How to Migrate Databricks from GCP to Azure or AWS

The concept of scalability, in my opinion, is not limited solely to a solution’s ability to handle an increase in workload without compromising performance. It also means that the solution should be easy to manage as its usage grows. In the context of this blog, scalability implies that the solution can extend to other cloud platforms or facilitate its migration when needed.

To achieve this level of flexibility, it is essential to follow best practices and leverage tools that automate the deployment and configuration of components. Databricks is a cloud-agnostic platform, but in order to pivot between cloud providers, using accelerators like Terraform is crucial, as it streamlines the deployment process in the new destination.

What motivations might we have for leaving a cloud provider?

Although changing cloud providers is not very common today (it may become more frequent in the future as competition among cloud providers increases), there are certain situations that could motivate such a change. In this article, we’ll mention some of the most common scenarios:

  1. Cost competitiveness: A provider may become less competitive over time. For example, Databricks tends to be more cost-efficient on Azure and AWS.

  2. Strategic shifts: A new director may prefer a different cloud provider or take advantage of incentives and benefits offered by another provider, such as credits.

  3. Multi-cloud and disaster recovery: There may be a need for a multi-cloud setup with high availability and disaster recovery capabilities.
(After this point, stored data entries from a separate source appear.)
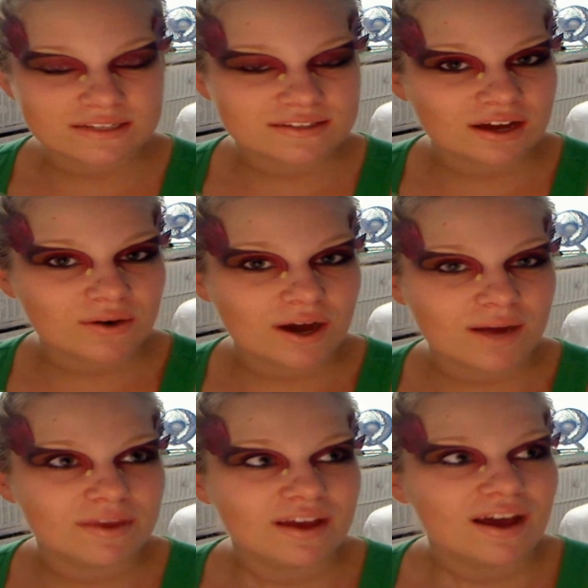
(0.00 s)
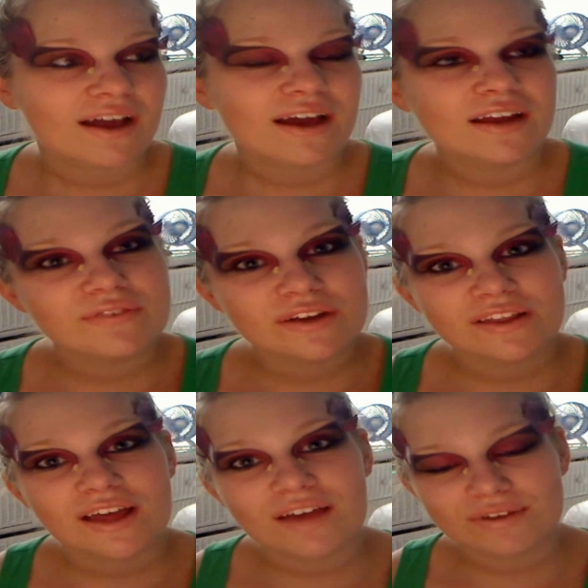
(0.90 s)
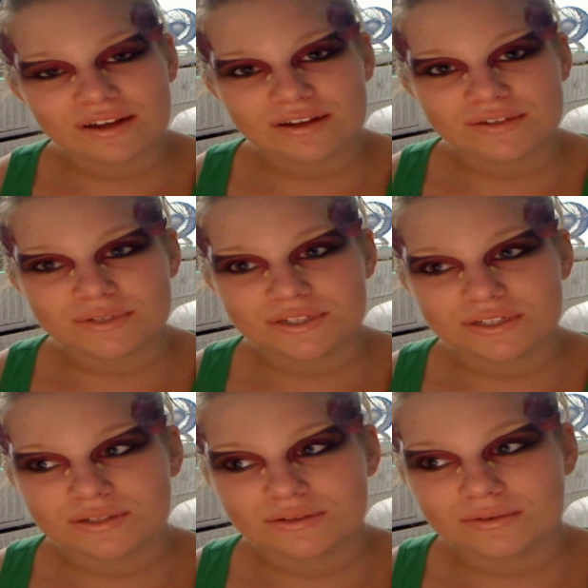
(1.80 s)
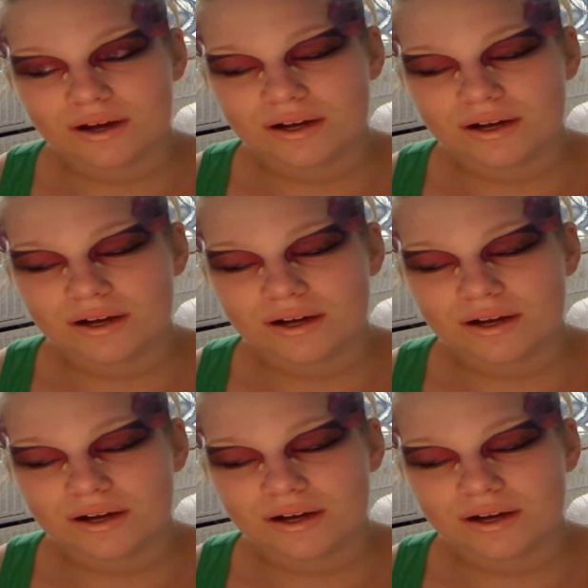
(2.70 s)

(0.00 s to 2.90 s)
So I kind of figured that everyone else would do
How to approach a migration between cloud providers

In this blog, we will specifically focus on the migration and replication of Databricks resources, such as clusters, jobs, repositories, and others. While we will briefly touch on aspects related to data migration, managing dependencies with external services and integrations, as well as configuring permissions and security, we will cover these topics at a high level, since they have been discussed in detail in other blogs.

We also won’t delve deeply into business strategies or project management aspects, but we can summarize the key principles with a recommendation to adopt a gradual approach. Instead of attempting to handle the entire migration at once, it is more effective to divide the process into manageable phases, focusing on specific use cases and migrating each component progressively. This allows for adjustments and optimizations to be made in each stage before moving on to the next.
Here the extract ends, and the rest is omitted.